The Phase 1 trial consists of 56 healthy adults who are HIV negative to evaluate the safety and efficacy of vaccine candidates mRNA-1644 and mRNA-1644v2-Core. Moderna will explore how to deliver their proprietary EOD-GT8 60mer immunogen with mRNA technology and investigate how to use it to direct B cells to make proteins that elicit bnABS with the expert aid of non-profit organizations. But readers should note that only one in every 300,000 B cells in the human body produces them to give an idea of the fragility of the probability involved here.
Sensibly, the trial isn’t ‘blind,’ which means everyone who receives the vaccine will know what they’re getting at this early stage. That’s because the scientists aren’t trying to work out how well the vaccine works in this first phase lasting approximately ten months – they want to make sure it’s safe and capable of mounting the desired immune response.
And even though there is much hype around this trial, experts caution that “Moderna are testing a complicated concept which starts the immune response against HIV,” says Robin Shattock, an immunologist at Imperial College London, to the Independent. “It gets you to first base, but it’s not a home run.
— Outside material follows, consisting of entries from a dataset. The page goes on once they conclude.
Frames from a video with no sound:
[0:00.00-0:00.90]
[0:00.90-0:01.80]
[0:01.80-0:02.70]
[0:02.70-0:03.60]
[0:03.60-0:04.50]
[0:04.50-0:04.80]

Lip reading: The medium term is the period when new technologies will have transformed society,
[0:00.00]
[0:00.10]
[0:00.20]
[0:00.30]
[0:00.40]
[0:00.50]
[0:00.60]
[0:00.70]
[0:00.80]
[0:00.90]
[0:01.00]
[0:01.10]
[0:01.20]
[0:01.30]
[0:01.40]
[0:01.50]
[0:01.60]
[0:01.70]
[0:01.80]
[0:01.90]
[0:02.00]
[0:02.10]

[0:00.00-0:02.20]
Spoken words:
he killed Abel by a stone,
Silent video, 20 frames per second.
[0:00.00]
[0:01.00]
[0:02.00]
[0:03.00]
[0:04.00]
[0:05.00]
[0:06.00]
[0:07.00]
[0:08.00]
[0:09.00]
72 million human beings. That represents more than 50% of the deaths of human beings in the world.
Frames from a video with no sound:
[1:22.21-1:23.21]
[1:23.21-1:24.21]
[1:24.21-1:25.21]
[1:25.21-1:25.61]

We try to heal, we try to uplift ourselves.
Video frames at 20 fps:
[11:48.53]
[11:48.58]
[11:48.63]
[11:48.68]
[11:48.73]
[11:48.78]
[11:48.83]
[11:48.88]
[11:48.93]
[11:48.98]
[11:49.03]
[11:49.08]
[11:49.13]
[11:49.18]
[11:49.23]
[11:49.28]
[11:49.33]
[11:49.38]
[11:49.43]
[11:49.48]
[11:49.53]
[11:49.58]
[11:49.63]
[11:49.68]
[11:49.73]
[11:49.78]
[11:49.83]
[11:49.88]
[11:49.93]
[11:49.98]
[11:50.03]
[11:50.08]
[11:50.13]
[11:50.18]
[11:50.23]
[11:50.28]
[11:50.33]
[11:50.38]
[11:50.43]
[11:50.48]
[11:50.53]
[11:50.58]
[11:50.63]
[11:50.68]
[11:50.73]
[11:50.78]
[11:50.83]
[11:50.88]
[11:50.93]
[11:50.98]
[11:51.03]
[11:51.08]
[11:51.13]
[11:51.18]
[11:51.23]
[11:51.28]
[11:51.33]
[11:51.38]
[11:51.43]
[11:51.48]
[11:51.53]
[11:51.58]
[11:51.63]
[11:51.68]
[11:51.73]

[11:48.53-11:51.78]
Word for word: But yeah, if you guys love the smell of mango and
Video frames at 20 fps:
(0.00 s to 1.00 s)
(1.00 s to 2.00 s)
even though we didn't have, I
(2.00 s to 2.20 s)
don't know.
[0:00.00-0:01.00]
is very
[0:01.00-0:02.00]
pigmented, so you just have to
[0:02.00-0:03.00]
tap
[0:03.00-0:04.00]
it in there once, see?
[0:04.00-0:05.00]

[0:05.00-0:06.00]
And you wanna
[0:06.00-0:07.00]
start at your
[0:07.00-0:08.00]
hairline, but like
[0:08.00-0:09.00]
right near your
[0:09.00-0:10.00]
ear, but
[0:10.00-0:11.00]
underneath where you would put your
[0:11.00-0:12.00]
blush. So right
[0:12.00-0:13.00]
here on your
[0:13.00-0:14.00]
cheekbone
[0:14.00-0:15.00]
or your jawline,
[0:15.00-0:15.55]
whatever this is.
Essentially, we recognize that you need a series of vaccines to induce a response that gives you the breadth needed to neutralize HIV. The mRNA technology may be key to solving the HIV vaccine issue, but it’s going to be a multi-year process.”
And after this long period, if the vaccine is found to be safe and shows signs of producing an immune response, it will progress to more extensive real-world studies and a possible solution to a virus that is still decimating whole communities.
Still, this hybrid collaboration offers future hope regarding the prioritization of humans over financial gain in clinical trials – the proof is that most HIV patients are citizens of the third world.
As IAVI president Mark Feinberg wrote in June at the 40th anniversary of the HIV epidemic: “The only real hope we have of ending the HIV/AIDS pandemic is through the deployment of an effective HIV vaccine, one that is achieved through the work of partners, advocates, and community members joining hands to do together what no one individual or group can do on its own.”
Whatever the outcome, money is no longer a prerogative here, and with luck, we may see more trials based on this premise very soon.